From a dance perspective, the students viewed a style variation of the salsa that they had been learning from the teaching artist, developing the students’ understanding that Latin American culture is not mono-cultural, but is a rich tapestry that is highly internally differentiated. This focus on the diversity of both the Latin American people and their dance allowed the students to question and expand their understandings.
Elaborate
In this elaborate phase of the unit, the researchers had planned to explore further the music associated with the particular dance styles. The students not only established their preference for particular musical interpretations, but began to choose and collect their own music within those rhythmic structures. The introduction of a four piece professional Cuban band playing live in the classroom and a traditional Brazilian barbeque served from a street vendor reinvigorated the excitement and feeling of really “being there.” The students contributed to this building of atmosphere by wearing street clothing rather than dancewear. The senses were stimulated through the combined sights, sounds, and smells of Latin America.
As the unit progressed, the researchers needed to balance the need for the students to achieve technical dance competency with a sense of fun in the classroom and eliciting a joyous interpretation of the dances. The tension between these elements was challenging for the researchers and reflective analysis often focused around questions of balancing the two aspects of the learning outcomes, for students to begin to see the culture as a whole picture. Some adaption to the proportion of time spent on these two aspects was changed throughout this phase to reflect this discourse.
However, the presence of musicians playing in the classroom necessitated a focus on the technical aspects of the dances.

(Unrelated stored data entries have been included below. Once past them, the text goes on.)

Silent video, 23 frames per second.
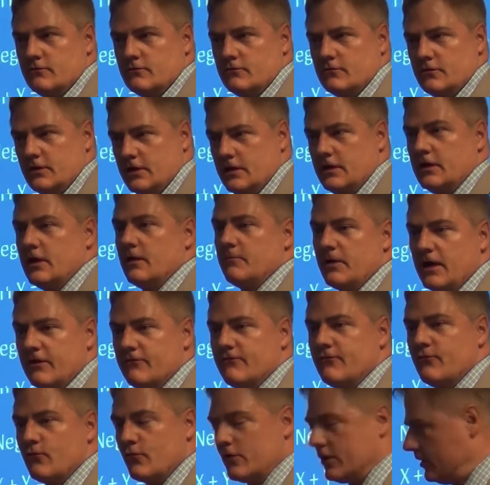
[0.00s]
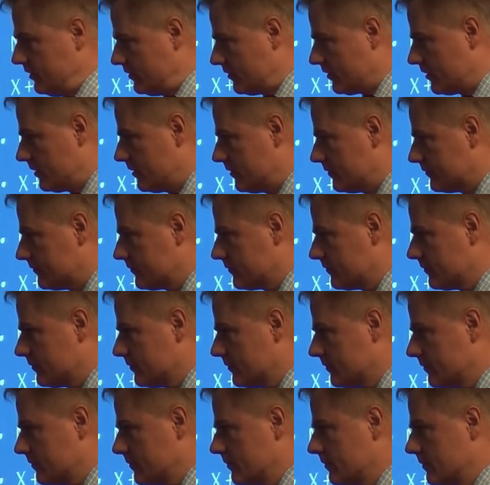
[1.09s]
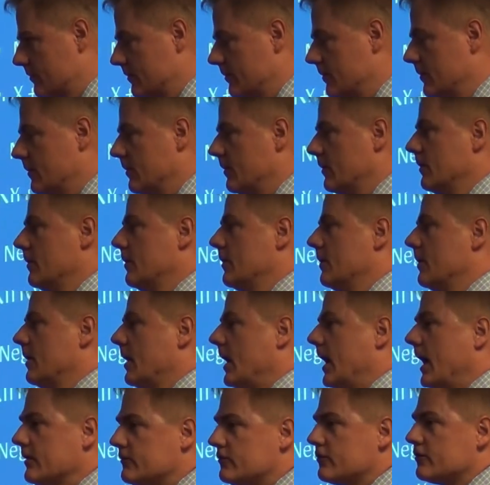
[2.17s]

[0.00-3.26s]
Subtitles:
So they'd get my 40 euros. I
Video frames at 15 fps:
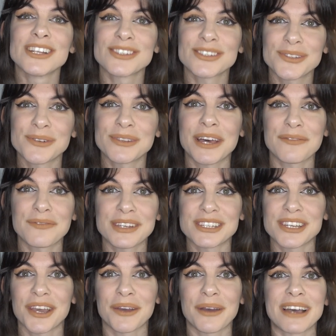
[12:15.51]
to do that
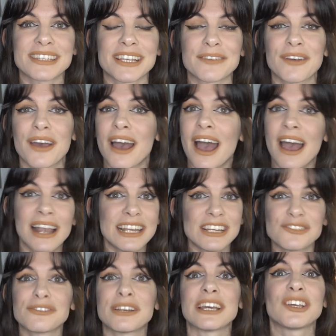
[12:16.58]
video, as I've
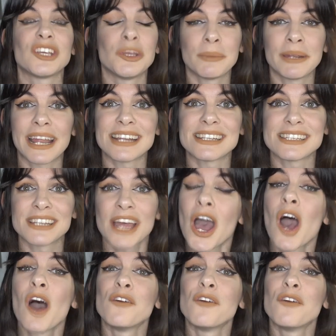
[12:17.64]
literally accumulated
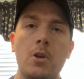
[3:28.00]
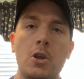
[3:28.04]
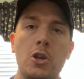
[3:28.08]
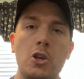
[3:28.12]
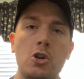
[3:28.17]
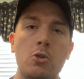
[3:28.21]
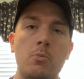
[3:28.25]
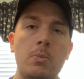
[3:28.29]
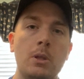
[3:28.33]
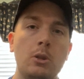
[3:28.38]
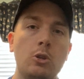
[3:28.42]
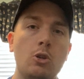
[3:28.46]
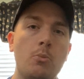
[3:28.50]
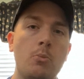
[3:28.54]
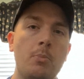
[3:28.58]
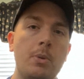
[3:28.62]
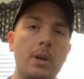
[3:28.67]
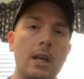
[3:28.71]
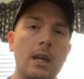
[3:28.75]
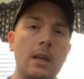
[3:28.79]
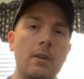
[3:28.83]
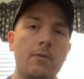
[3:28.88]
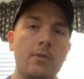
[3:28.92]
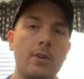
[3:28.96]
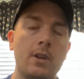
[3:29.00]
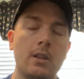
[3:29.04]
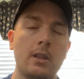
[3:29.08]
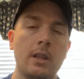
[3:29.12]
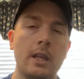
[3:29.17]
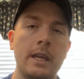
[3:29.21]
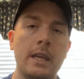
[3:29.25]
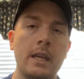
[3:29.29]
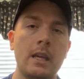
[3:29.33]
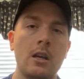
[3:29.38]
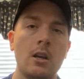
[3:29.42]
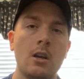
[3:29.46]
you'd be looping
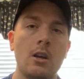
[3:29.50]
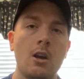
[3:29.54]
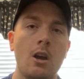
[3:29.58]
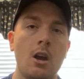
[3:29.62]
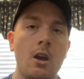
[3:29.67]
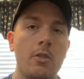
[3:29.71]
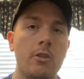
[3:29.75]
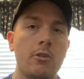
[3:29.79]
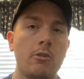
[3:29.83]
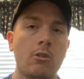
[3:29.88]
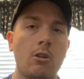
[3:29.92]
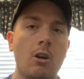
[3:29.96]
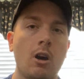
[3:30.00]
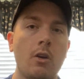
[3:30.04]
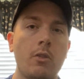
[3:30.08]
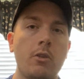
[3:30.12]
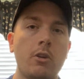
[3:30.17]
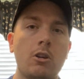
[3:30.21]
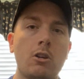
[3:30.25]
infinitely. There are other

Although the rhythmic structures of each dance style were acknowledged throughout the classes, there was a certain amount of preparation that was needed to precede the presence of the musicians in the classroom. The students needed confidence with their own movement to adapt to the nuances of live music and to be able to dance freely with the guest community dance artist. This confidence then resulted in them having ability to improvise and make the dance their own, improvisation being an intrinsic part of Latin American dance in a social context.
The experiences with the musicians started in light conversation but developed to in-depth discourse around music as it relates to the dances. Interestingly, the band leader, who is a highly experienced musician in the local Latin American community, made a comment about the students achieving a culturally appropriate style to their movement. The band leader was referring to stylistic elements such as the close embrace adopted by some dancers and the sense of connection or flow between the body parts and in transition from one action to another. The band leader’s comment indicated a growing authentic connection in the students between the culture and the dance, and showed their emerging perspective on the dance and its role in the culture.
Evaluate
From both a dance skills and cultural competency perspective, the final phase of this unit, the evaluate phase, concerned students having opportunities to extend their thinking. Whether by constructing their own salsa rueda steps or by making links between the dance, the music, the artifacts, and seeing it in connection with the people they interacted with throughout the unit, they demonstrated that the knowledge they had accumulated was deeply connected to the Latin American cultural context. The students evaluated their learnings and, through a series of reflective discussions with the teaching artist, they elaborated on their values and beliefs that were, in part, formed through this unit.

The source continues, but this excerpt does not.